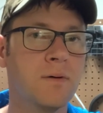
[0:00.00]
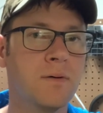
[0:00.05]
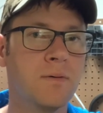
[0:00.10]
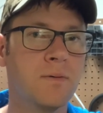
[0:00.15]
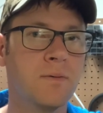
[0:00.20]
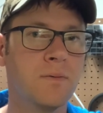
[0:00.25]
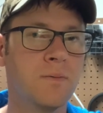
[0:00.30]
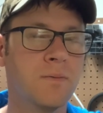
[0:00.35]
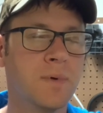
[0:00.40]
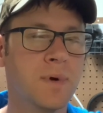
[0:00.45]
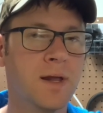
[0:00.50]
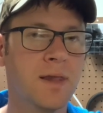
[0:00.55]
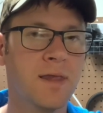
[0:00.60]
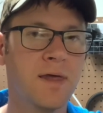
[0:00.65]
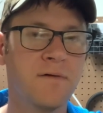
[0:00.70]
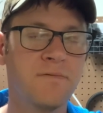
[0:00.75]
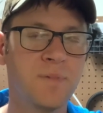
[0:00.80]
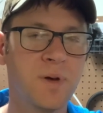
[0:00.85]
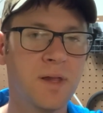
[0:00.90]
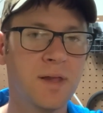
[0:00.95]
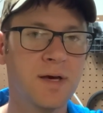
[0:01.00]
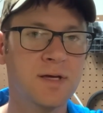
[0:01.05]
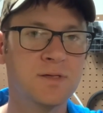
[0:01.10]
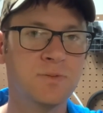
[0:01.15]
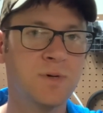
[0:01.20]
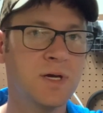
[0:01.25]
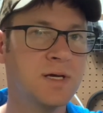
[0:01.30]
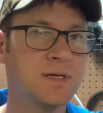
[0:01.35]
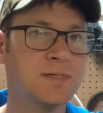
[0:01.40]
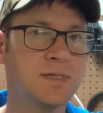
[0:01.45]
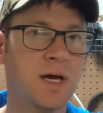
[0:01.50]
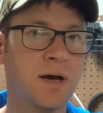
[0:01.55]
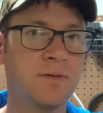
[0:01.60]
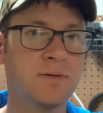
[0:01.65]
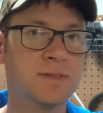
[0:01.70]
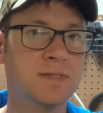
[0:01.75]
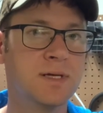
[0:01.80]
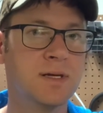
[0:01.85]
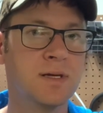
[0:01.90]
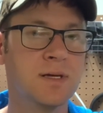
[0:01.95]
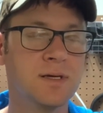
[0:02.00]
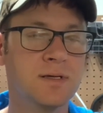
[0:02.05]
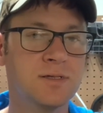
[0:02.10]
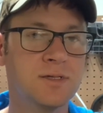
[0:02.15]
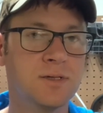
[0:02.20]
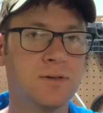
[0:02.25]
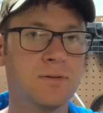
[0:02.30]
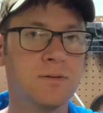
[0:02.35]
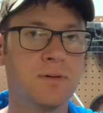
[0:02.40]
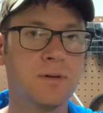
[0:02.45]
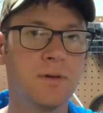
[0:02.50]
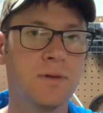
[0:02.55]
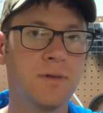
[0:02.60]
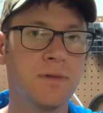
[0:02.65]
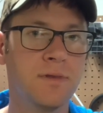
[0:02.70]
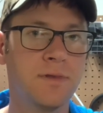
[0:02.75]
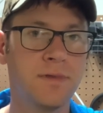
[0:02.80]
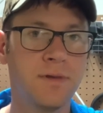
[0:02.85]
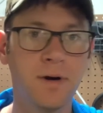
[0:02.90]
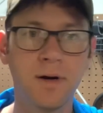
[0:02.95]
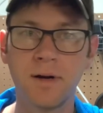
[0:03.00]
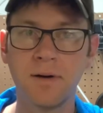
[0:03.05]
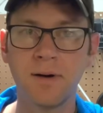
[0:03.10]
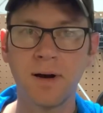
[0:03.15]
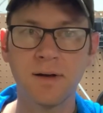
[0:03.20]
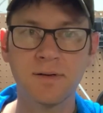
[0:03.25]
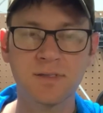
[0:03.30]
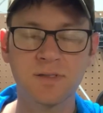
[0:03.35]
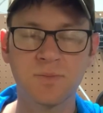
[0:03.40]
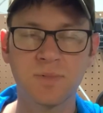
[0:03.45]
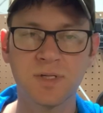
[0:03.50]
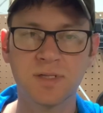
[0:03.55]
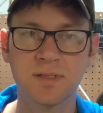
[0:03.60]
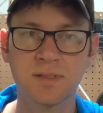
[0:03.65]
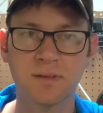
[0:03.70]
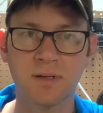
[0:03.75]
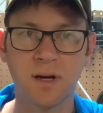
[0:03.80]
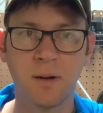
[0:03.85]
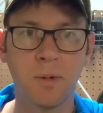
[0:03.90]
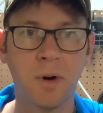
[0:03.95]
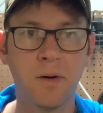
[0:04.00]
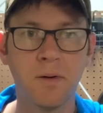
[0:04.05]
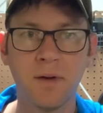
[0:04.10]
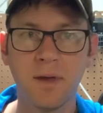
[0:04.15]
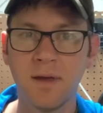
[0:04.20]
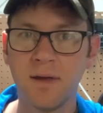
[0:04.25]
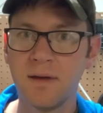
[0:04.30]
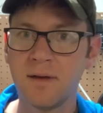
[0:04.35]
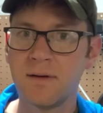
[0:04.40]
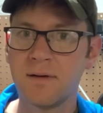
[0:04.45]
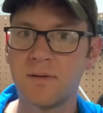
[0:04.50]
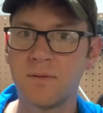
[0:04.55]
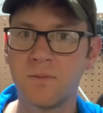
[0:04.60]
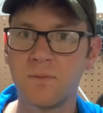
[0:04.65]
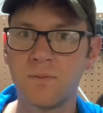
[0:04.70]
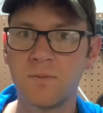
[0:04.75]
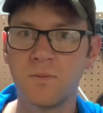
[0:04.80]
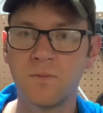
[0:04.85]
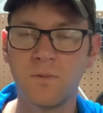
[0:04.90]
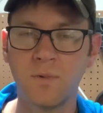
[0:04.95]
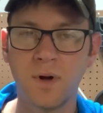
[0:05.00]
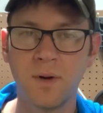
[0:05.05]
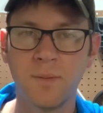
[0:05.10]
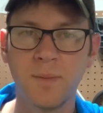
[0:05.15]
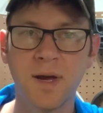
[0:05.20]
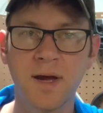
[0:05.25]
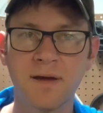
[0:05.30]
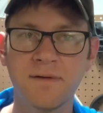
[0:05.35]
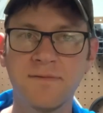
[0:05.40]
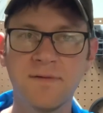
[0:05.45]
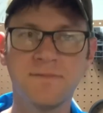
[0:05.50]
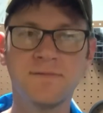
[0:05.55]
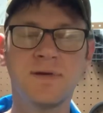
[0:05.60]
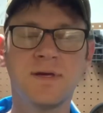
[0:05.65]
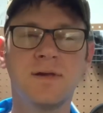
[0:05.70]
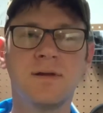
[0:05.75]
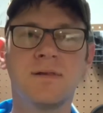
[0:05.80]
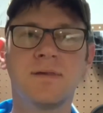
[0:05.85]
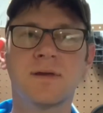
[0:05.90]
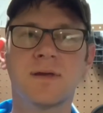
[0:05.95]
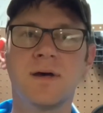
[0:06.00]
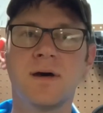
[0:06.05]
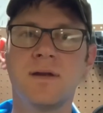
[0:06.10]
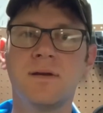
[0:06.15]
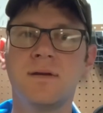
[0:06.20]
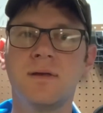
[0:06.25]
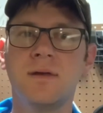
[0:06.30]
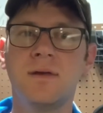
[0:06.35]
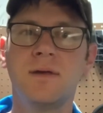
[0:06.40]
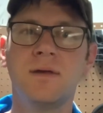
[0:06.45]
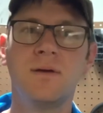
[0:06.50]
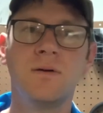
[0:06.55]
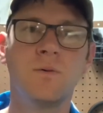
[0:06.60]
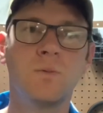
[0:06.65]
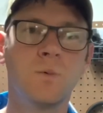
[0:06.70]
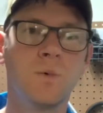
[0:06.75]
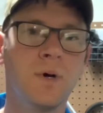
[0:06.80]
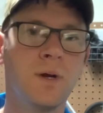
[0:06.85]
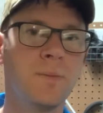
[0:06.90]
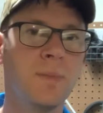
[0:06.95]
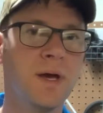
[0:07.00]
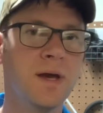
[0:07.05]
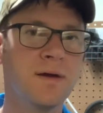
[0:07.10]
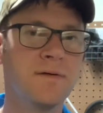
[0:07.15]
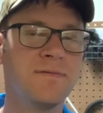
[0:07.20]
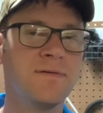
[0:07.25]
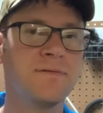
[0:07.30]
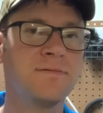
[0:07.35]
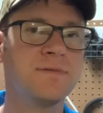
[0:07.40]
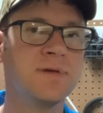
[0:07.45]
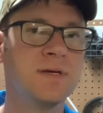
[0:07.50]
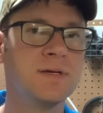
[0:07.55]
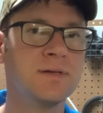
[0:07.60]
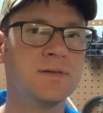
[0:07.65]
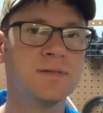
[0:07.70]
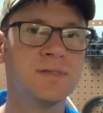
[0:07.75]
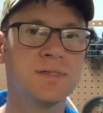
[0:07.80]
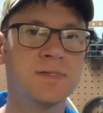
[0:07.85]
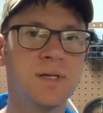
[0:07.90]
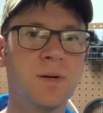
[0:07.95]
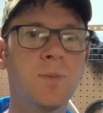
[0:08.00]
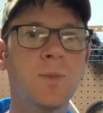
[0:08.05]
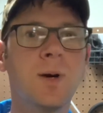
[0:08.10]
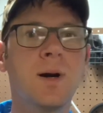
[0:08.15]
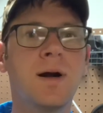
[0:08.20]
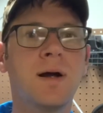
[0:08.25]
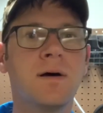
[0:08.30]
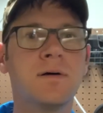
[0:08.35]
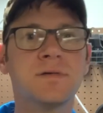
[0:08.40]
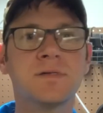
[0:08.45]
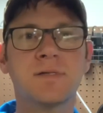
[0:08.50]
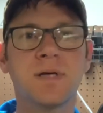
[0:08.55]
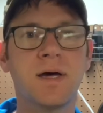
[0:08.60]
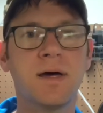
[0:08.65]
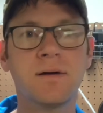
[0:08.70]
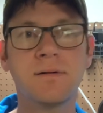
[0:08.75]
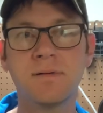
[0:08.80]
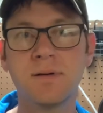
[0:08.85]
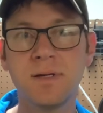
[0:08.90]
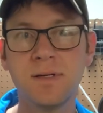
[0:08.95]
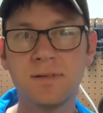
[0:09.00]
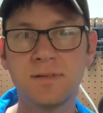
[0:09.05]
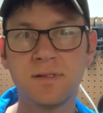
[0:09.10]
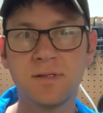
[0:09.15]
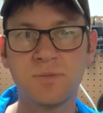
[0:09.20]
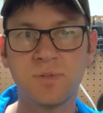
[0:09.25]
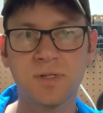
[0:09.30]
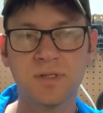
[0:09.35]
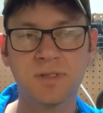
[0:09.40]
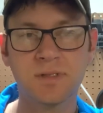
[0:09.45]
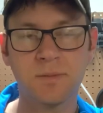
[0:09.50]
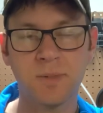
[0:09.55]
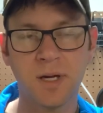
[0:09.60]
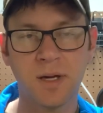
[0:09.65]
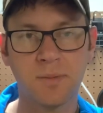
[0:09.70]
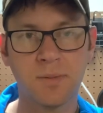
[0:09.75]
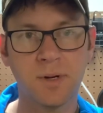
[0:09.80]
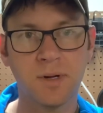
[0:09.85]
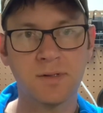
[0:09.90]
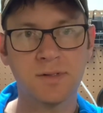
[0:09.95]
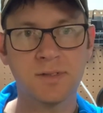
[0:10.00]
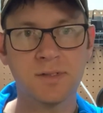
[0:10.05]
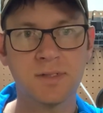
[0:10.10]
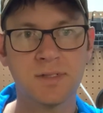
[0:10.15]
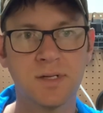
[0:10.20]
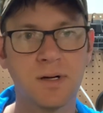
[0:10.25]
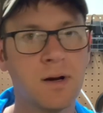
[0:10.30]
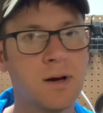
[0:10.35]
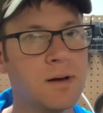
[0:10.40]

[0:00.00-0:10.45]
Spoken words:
when I left my last base, I was getting issued 30 rounds of pistol ammo. 1 mag of 15 in the gun, 1 mag of 15 somewhere else. I don't need 2 pistol mag pouches, all right?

□ □ □ □

> WORK TASK
Each record above needs to be copied exactly, with images left out.

> ANSWER TO THE EXERCISE
[0:00.00]
[0:00.05]
[0:00.10]
[0:00.15]
[0:00.20]
[0:00.25]
[0:00.30]
[0:00.35]
[0:00.40]
[0:00.45]
[0:00.50]
[0:00.55]
[0:00.60]
[0:00.65]
[0:00.70]
[0:00.75]
[0:00.80]
[0:00.85]
[0:00.90]
[0:00.95]
[0:01.00]
[0:01.05]
[0:01.10]
[0:01.15]
[0:01.20]
[0:01.25]
[0:01.30]
[0:01.35]
[0:01.40]
[0:01.45]
[0:01.50]
[0:01.55]
[0:01.60]
[0:01.65]
[0:01.70]
[0:01.75]
[0:01.80]
[0:01.85]
[0:01.90]
[0:01.95]
[0:02.00]
[0:02.05]
[0:02.10]
[0:02.15]
[0:02.20]
[0:02.25]
[0:02.30]
[0:02.35]
[0:02.40]
[0:02.45]
[0:02.50]
[0:02.55]
[0:02.60]
[0:02.65]
[0:02.70]
[0:02.75]
[0:02.80]
[0:02.85]
[0:02.90]
[0:02.95]
[0:03.00]
[0:03.05]
[0:03.10]
[0:03.15]
[0:03.20]
[0:03.25]
[0:03.30]
[0:03.35]
[0:03.40]
[0:03.45]
[0:03.50]
[0:03.55]
[0:03.60]
[0:03.65]
[0:03.70]
[0:03.75]
[0:03.80]
[0:03.85]
[0:03.90]
[0:03.95]
[0:04.00]
[0:04.05]
[0:04.10]
[0:04.15]
[0:04.20]
[0:04.25]
[0:04.30]
[0:04.35]
[0:04.40]
[0:04.45]
[0:04.50]
[0:04.55]
[0:04.60]
[0:04.65]
[0:04.70]
[0:04.75]
[0:04.80]
[0:04.85]
[0:04.90]
[0:04.95]
[0:05.00]
[0:05.05]
[0:05.10]
[0:05.15]
[0:05.20]
[0:05.25]
[0:05.30]
[0:05.35]
[0:05.40]
[0:05.45]
[0:05.50]
[0:05.55]
[0:05.60]
[0:05.65]
[0:05.70]
[0:05.75]
[0:05.80]
[0:05.85]
[0:05.90]
[0:05.95]
[0:06.00]
[0:06.05]
[0:06.10]
[0:06.15]
[0:06.20]
[0:06.25]
[0:06.30]
[0:06.35]
[0:06.40]
[0:06.45]
[0:06.50]
[0:06.55]
[0:06.60]
[0:06.65]
[0:06.70]
[0:06.75]
[0:06.80]
[0:06.85]
[0:06.90]
[0:06.95]
[0:07.00]
[0:07.05]
[0:07.10]
[0:07.15]
[0:07.20]
[0:07.25]
[0:07.30]
[0:07.35]
[0:07.40]
[0:07.45]
[0:07.50]
[0:07.55]
[0:07.60]
[0:07.65]
[0:07.70]
[0:07.75]
[0:07.80]
[0:07.85]
[0:07.90]
[0:07.95]
[0:08.00]
[0:08.05]
[0:08.10]
[0:08.15]
[0:08.20]
[0:08.25]
[0:08.30]
[0:08.35]
[0:08.40]
[0:08.45]
[0:08.50]
[0:08.55]
[0:08.60]
[0:08.65]
[0:08.70]
[0:08.75]
[0:08.80]
[0:08.85]
[0:08.90]
[0:08.95]
[0:09.00]
[0:09.05]
[0:09.10]
[0:09.15]
[0:09.20]
[0:09.25]
[0:09.30]
[0:09.35]
[0:09.40]
[0:09.45]
[0:09.50]
[0:09.55]
[0:09.60]
[0:09.65]
[0:09.70]
[0:09.75]
[0:09.80]
[0:09.85]
[0:09.90]
[0:09.95]
[0:10.00]
[0:10.05]
[0:10.10]
[0:10.15]
[0:10.20]
[0:10.25]
[0:10.30]
[0:10.35]
[0:10.40]

[0:00.00-0:10.45]
Spoken words:
when I left my last base, I was getting issued 30 rounds of pistol ammo. 1 mag of 15 in the gun, 1 mag of 15 somewhere else. I don't need 2 pistol mag pouches, all right?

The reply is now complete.